The camp was intentionally designed as a residential camp to broaden participation beyond Madison County and to introduce participating high school students to a university campus living experience. Recreational activities were built into the camp program each evening and included a campus scavenger hunt, dance/karaoke sessions, board games, a planetarium show, a pool party, ping pong, movies night and a tour of downtown Richmond.

“These activities give the students an opportunity to interact and make friends with people from diverse backgrounds who they would have otherwise not met,” said Jose Algarin, the college’s STEM recruitment and outreach coordinator and camp director. “The students really get to bond during these after-hours activities more than they can during the day, when the focus is on academic activities.”

This year’s camp, held June 2-7, drew 30 participants, including 29 from 12 counties in Kentucky and one from Puerto Rico. The counties represented included Campbell, Fayette, Garrard, Jefferson, Kenton, Laurel, Madison, Magoffin, Scott, Warren, Whitley and Wolfe.

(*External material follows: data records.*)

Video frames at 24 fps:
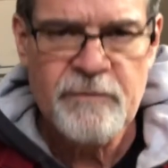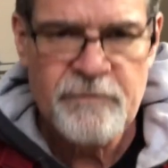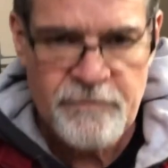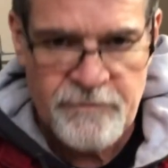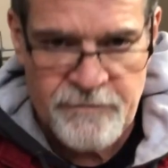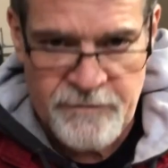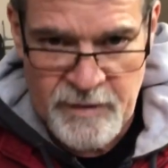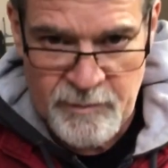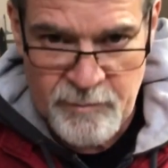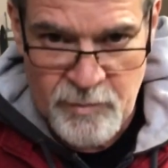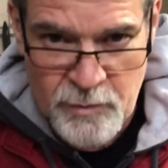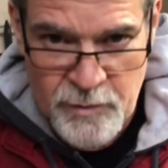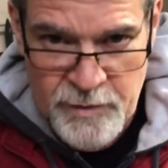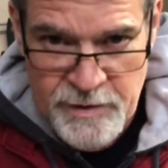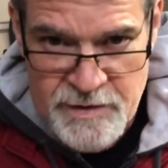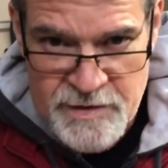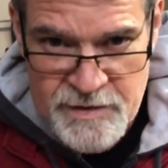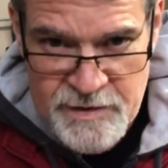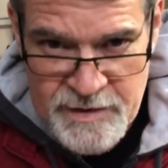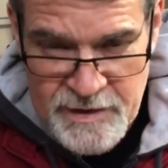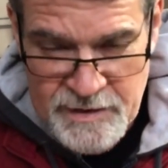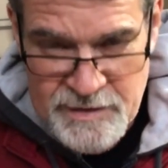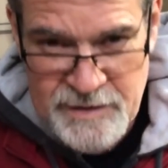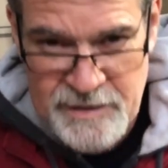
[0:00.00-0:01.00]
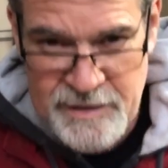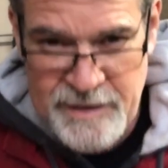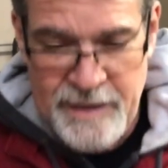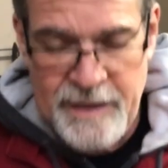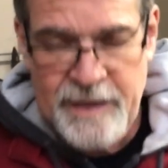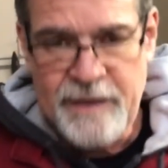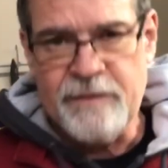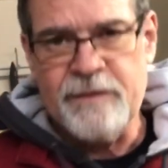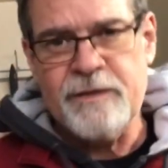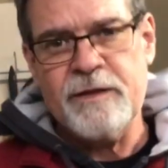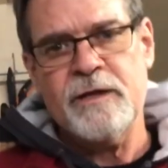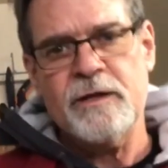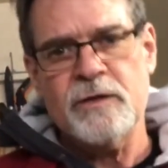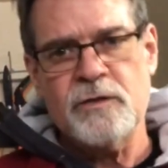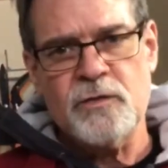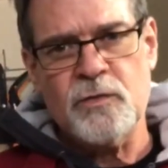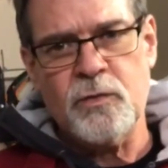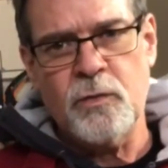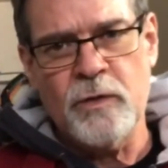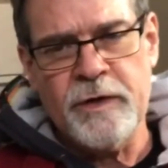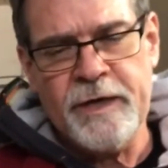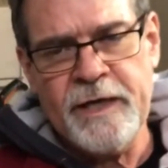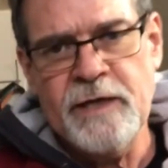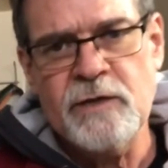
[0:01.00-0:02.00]
February 16th,
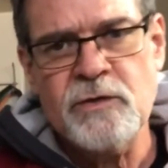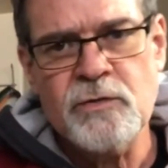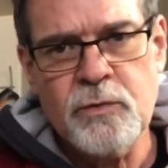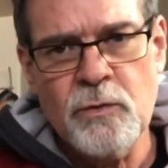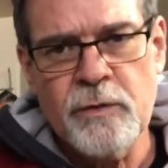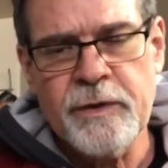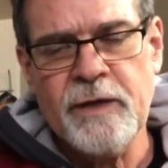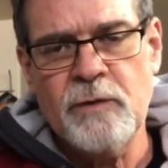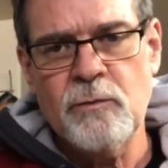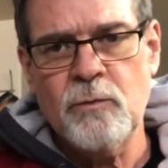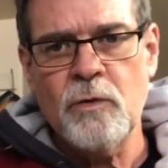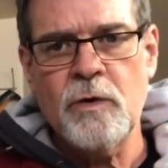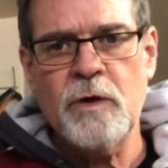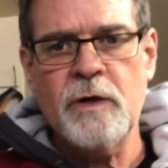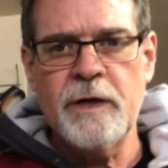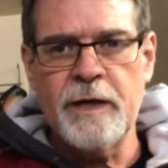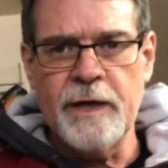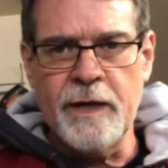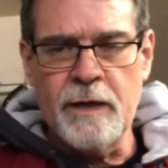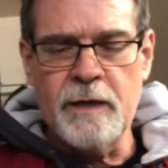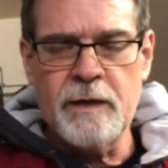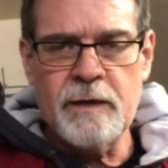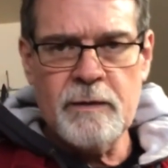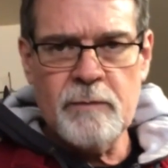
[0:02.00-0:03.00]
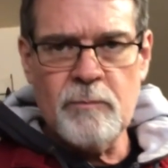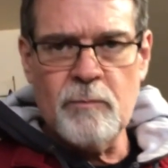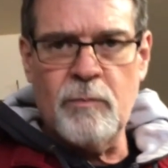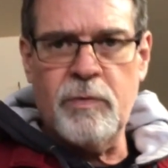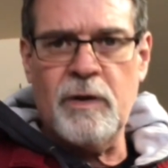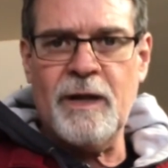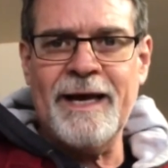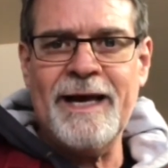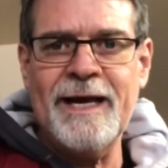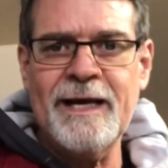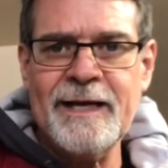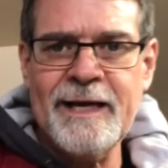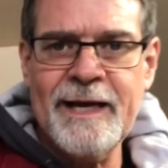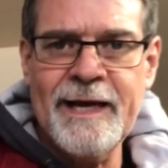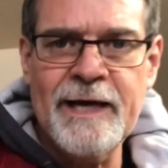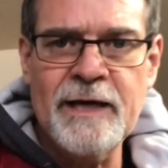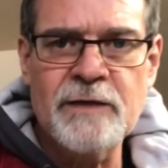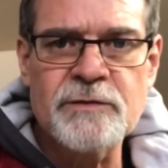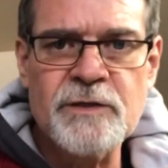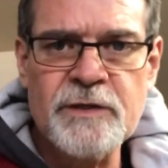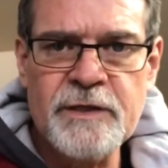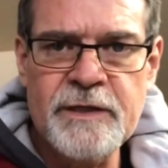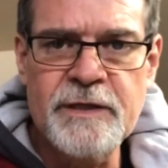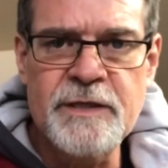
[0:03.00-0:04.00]
2021.
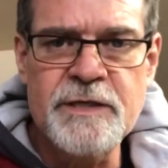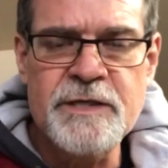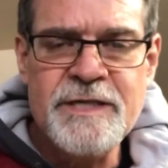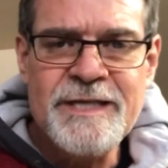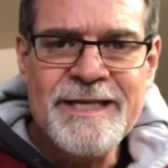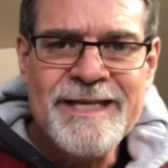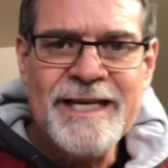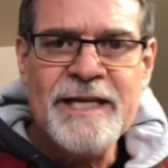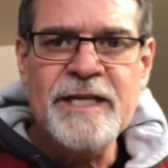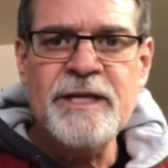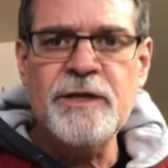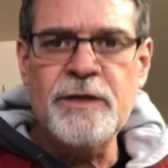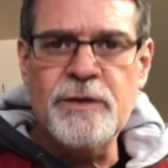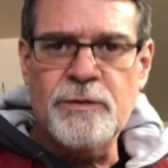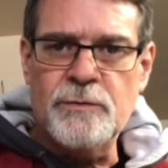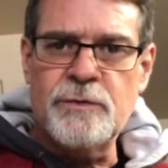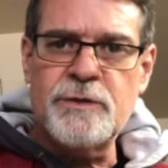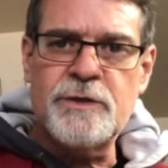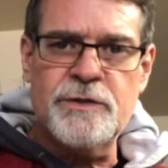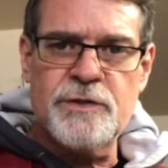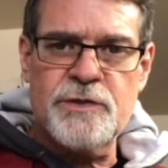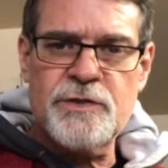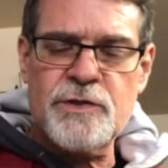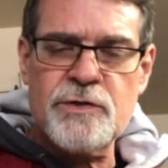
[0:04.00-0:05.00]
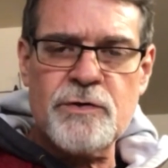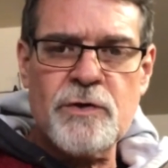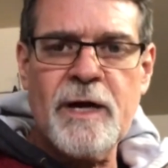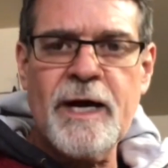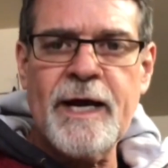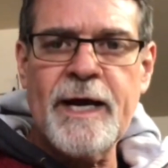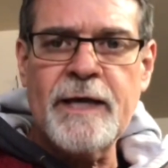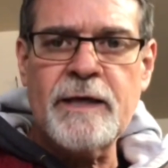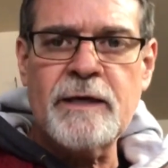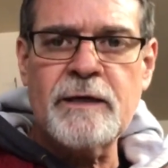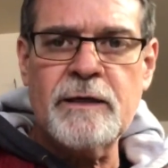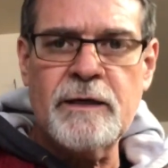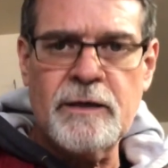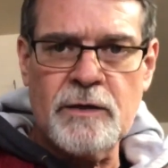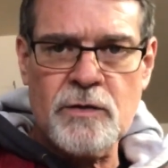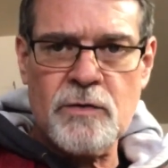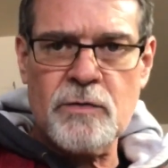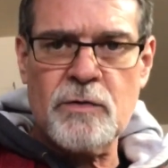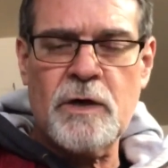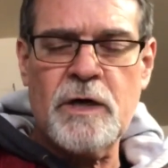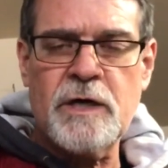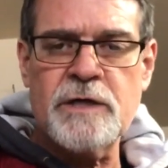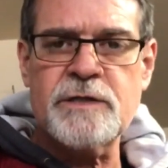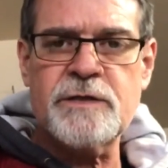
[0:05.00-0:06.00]
Blackouts continue to strike
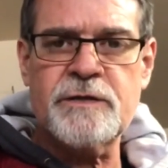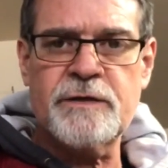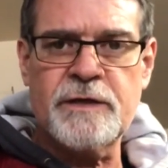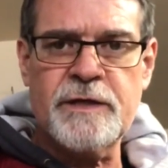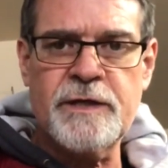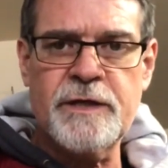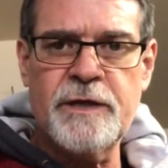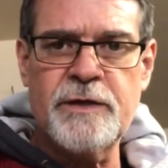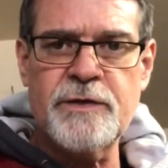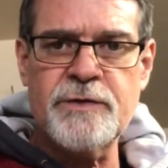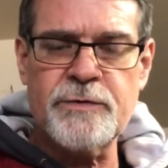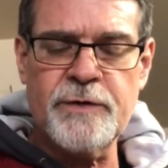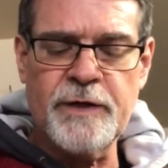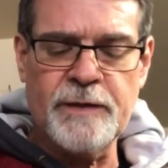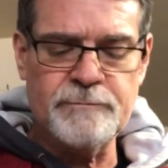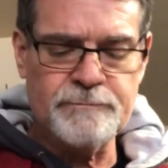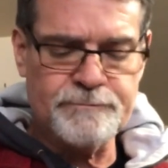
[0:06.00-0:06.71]
across the country.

The camp also seeks to help in the recruitment of underrepresented minorities into science and mathematics disciplines. Therefore, the college was intentional in its recruitment efforts to ensure the participation of such groups in the camp. Forty-three percent of the campers were female. Fifty percent of this year’s campers were white, 23 percent Asian, 13 percent black/African American, 7 percent Hispanic/Latino and 7 percent two or more races.

The camp was sponsored in part by Novelis Aluminum Corporation, Kentucky-NSF EPSCoR and GEAR UP Kentucky.